Reasonable jurists could not debate the correctness of the district court's procedural determination that Mr. Withrow's proposed amended § 2255 motion contained new claims that did not relate back to his original motion and was therefore untimely.
On appeal, Mr. Withrow outlines the obstacles he faced in raising the new claims in his original § 2255 motion and argues that a liberal construction of his pro se pleadings favors the amendment. We disagree and find the district court's determination that these “are entirely new claims and theories of ineffective assistance of counsel,” id. at 134, neither debatable or wrong. Mr. Withrow's original claims (contained in his motion and memorandum of law) concerned the alleged ineffective assistance of counsel as it related to § 2D1.1(b)(1). On the other hand, the proposed new ineffective assistance of counsel claims went far beyond the original enhancement-related claims. See Espinoza-Saenz, 235 F.3d at 505 (holding “claims [that are] totally separate and distinct, in both time and type from those raised in [the] original motion,” do not relate back to the date of the original motion (internal quotation marks omitted).).
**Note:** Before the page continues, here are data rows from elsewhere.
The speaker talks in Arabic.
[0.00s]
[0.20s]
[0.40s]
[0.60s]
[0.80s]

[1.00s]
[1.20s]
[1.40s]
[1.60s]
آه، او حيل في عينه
We find that no reasonable jurists could debate the correctness of the district court's procedural ruling, and therefore decline to issue a COA.
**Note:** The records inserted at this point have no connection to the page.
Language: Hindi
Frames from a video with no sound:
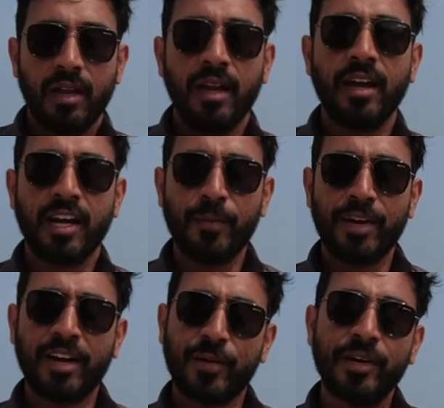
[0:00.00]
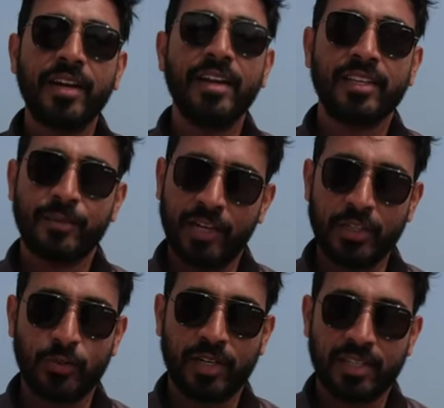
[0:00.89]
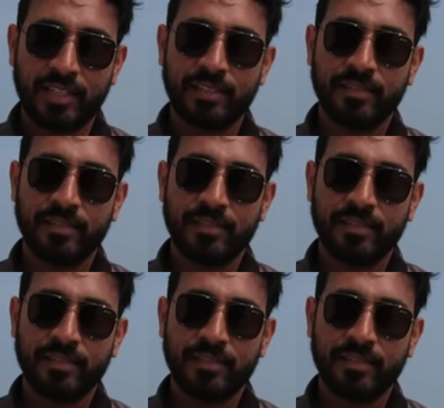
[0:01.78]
लंका पर आक्रमण करने का समय आ चुका था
Mr. Withrow filed a motion under Fed. R. Civ. P. 60(b) for the district court to reconsider the denial of his motion to amend. The court treated this as a “true” Rule 60(b) motion, but denied it because Mr. Withrow failed to show error on any ground listed in Rule 60(b)). Instead, the court determined that arguments should be raised on appeal. See Cashner v. Freedom Stores, Inc., 98 F.3d 572, 576 (10th Cir. 1996) (“Rule 60(b) is not intended to be a substitute for a direct appeal.”). Indeed, Mr. Withrow has raised his allegations of error and we have addressed them in No. 17-8019. Because neither Mr. Withrow's Rule 60(b) motion nor his brief in No. 17-8052 raise any substantive arguments that were not considered as part of our disposition of No. 17-8019, we deny a COA and dismiss this matter.
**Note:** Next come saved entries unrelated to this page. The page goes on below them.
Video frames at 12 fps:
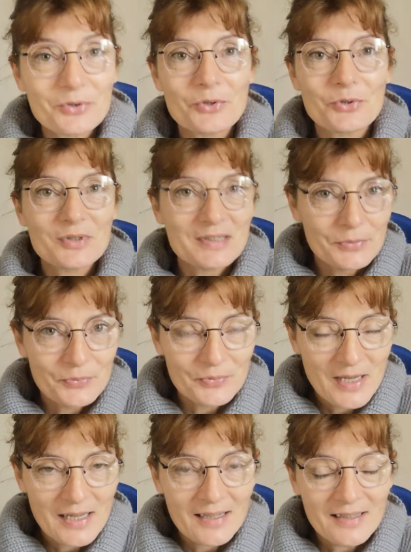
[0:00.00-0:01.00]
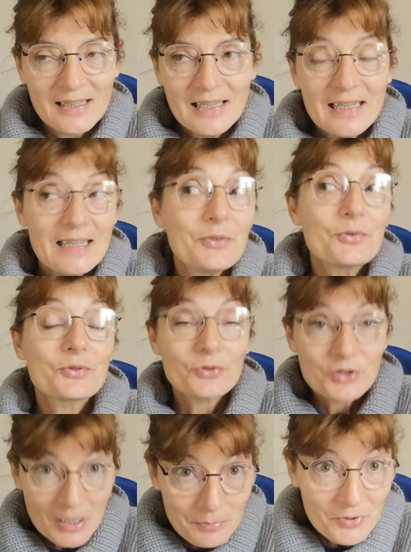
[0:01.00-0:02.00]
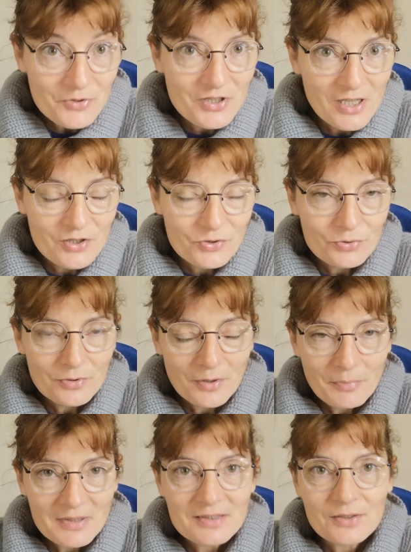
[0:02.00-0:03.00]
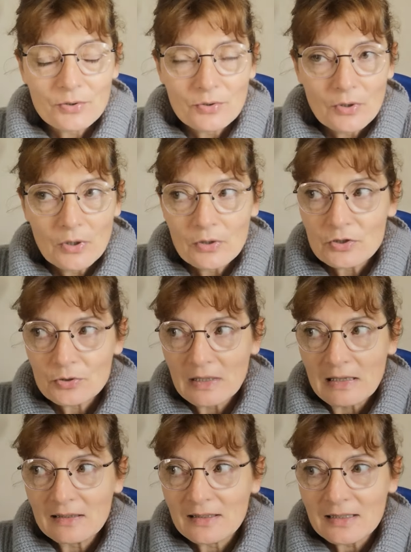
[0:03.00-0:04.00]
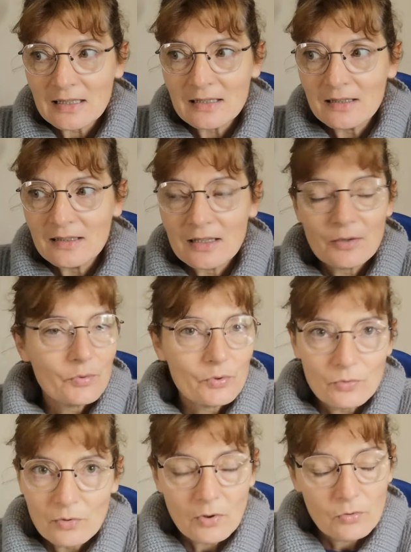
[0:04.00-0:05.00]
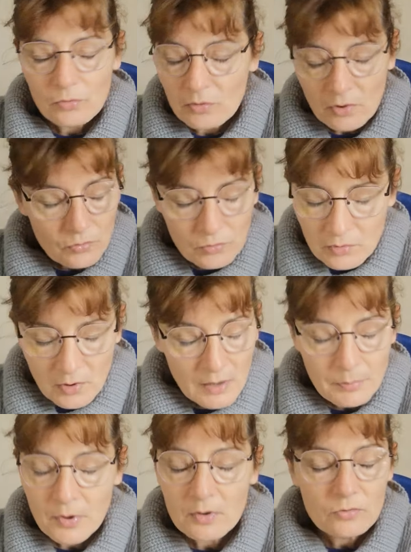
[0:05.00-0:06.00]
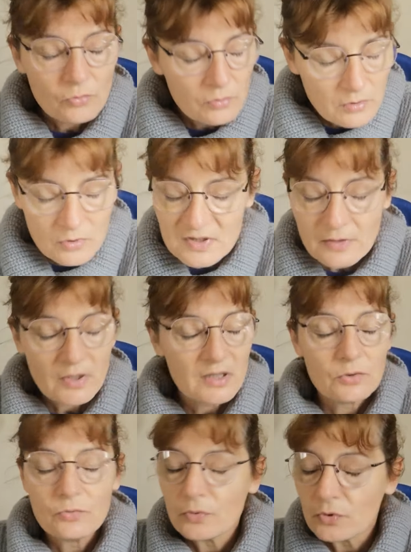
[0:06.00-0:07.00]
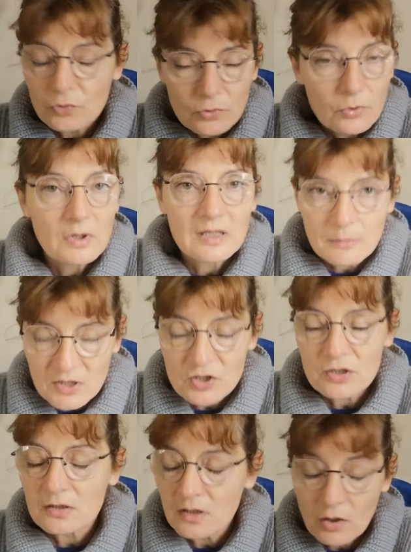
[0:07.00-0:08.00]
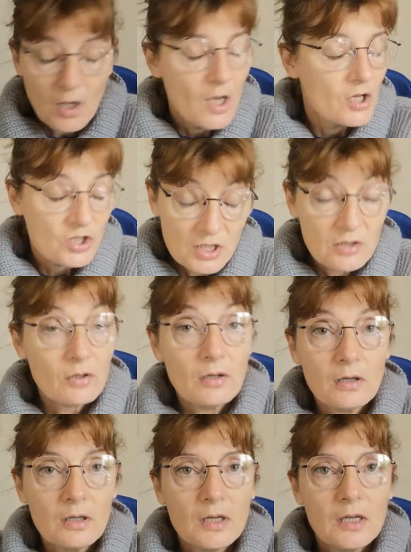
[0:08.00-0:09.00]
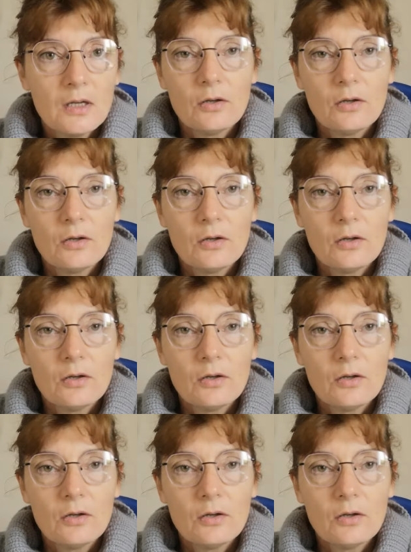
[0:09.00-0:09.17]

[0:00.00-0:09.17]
de ce que je sais faire et de ce que j'apprends chaque jour parce que euh, je suis quelqu'un qui, veut tout le temps, tout le temps, tout le temps apprendre, tout le temps savoir des nouveaux trucs, des machins, j'adore.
In No. 17-8019, we accept for filing the exhibits to the opening brief submitted by Mr. Withrow (Appendices 1 and 2) and grant his motion to correct the “record”—that is to substitute Exhibits R to V of his opening brief. We deny Mr. Withrow's motion to direct the district court reporter to correct the sentencing transcript.
Entered for the Court
1. We note that Mr. Withrow was sentenced in December 2014—approximately six months before Johnson was decided.